EXERCISE GOAL: After locating the line that holds "[0:01.80-0:02.70]", copy that line and all that follow it word for word through the end of the data, with no pictures.

MATERIAL FOR THIS EXERCISE:

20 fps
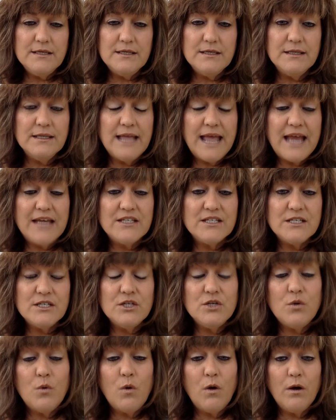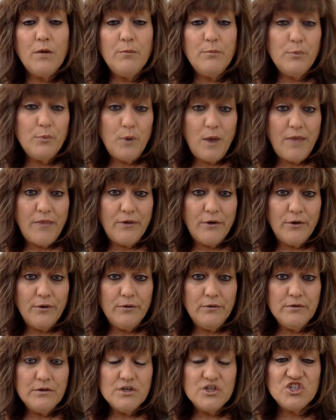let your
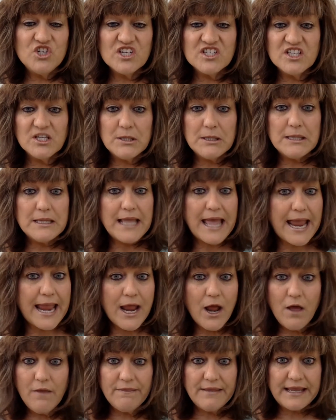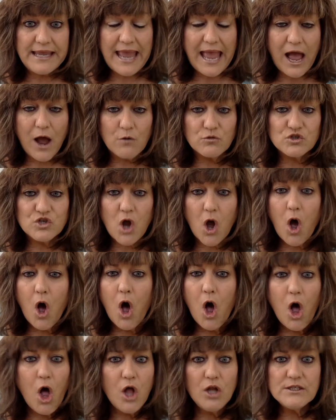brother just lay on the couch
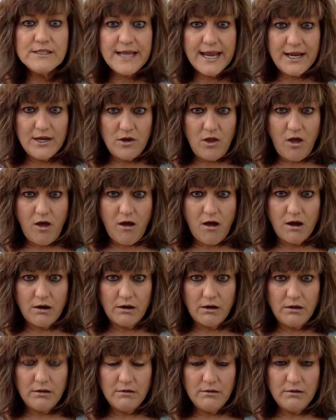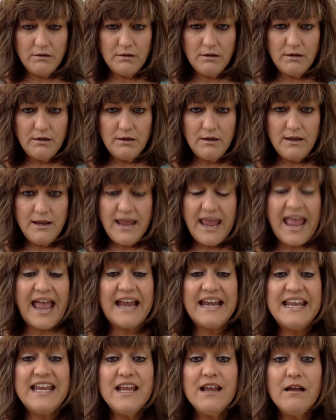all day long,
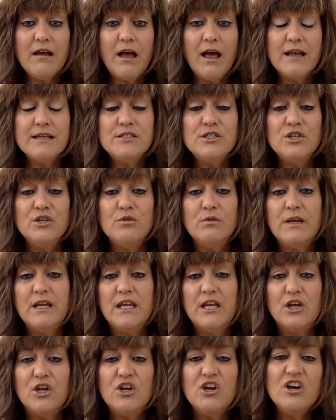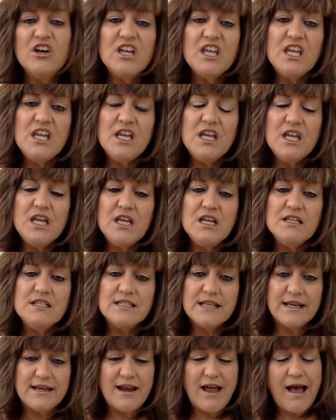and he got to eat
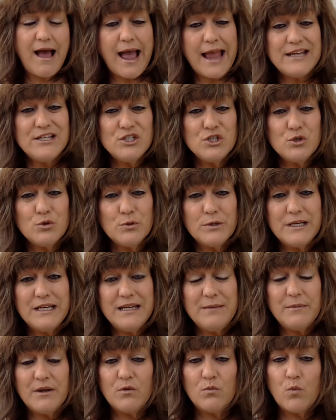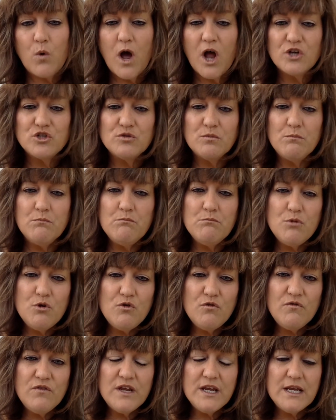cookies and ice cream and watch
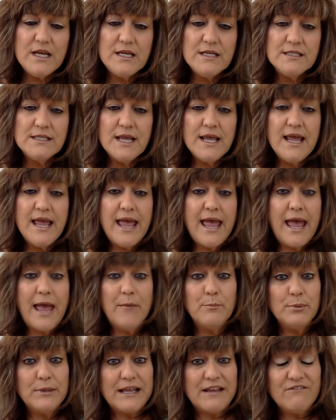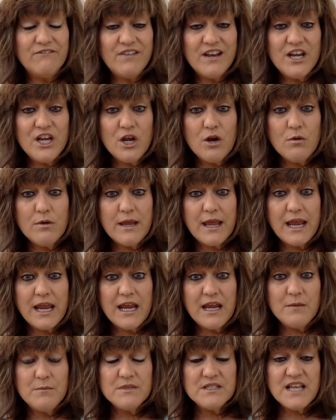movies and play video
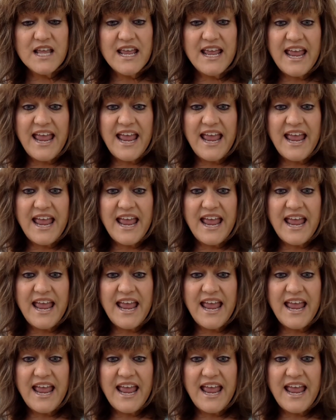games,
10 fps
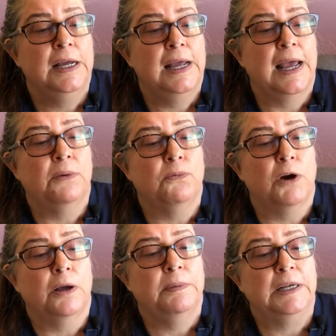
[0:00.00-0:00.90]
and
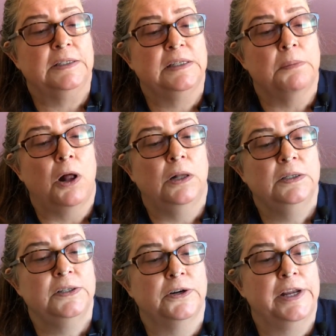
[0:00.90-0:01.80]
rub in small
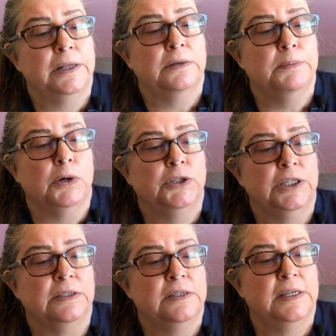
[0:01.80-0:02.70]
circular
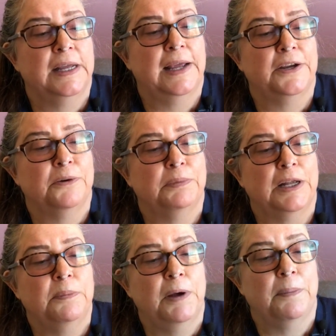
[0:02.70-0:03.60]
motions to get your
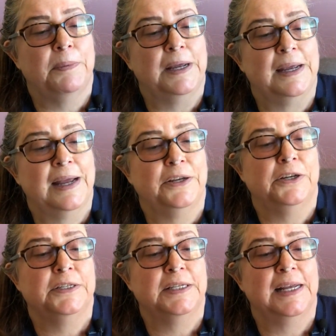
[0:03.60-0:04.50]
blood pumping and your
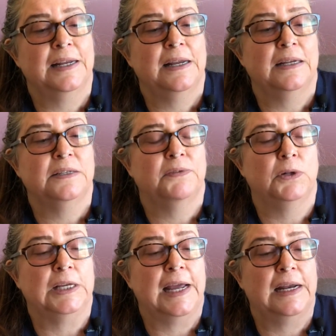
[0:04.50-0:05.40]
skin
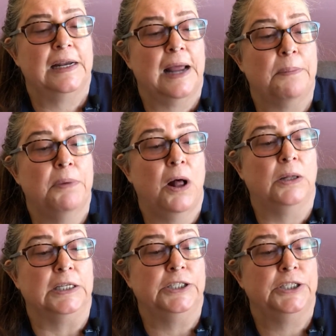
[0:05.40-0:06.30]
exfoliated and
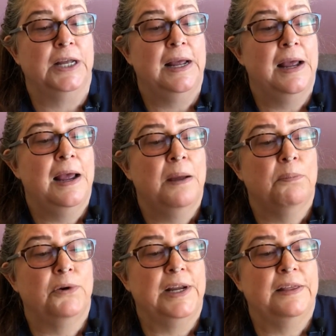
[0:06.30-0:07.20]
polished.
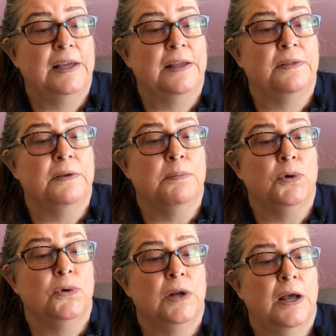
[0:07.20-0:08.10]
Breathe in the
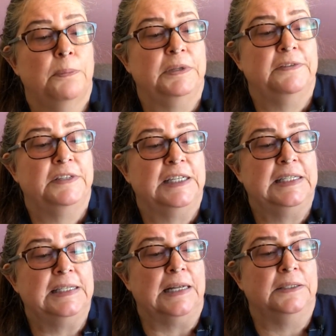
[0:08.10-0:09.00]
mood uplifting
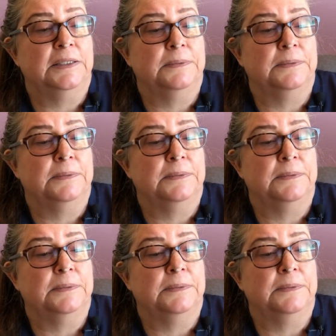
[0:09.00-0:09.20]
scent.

EXERCISE ANSWER:
[0:01.80-0:02.70]
circular
[0:02.70-0:03.60]
motions to get your
[0:03.60-0:04.50]
blood pumping and your
[0:04.50-0:05.40]
skin
[0:05.40-0:06.30]
exfoliated and
[0:06.30-0:07.20]
polished.
[0:07.20-0:08.10]
Breathe in the
[0:08.10-0:09.00]
mood uplifting
[0:09.00-0:09.20]
scent.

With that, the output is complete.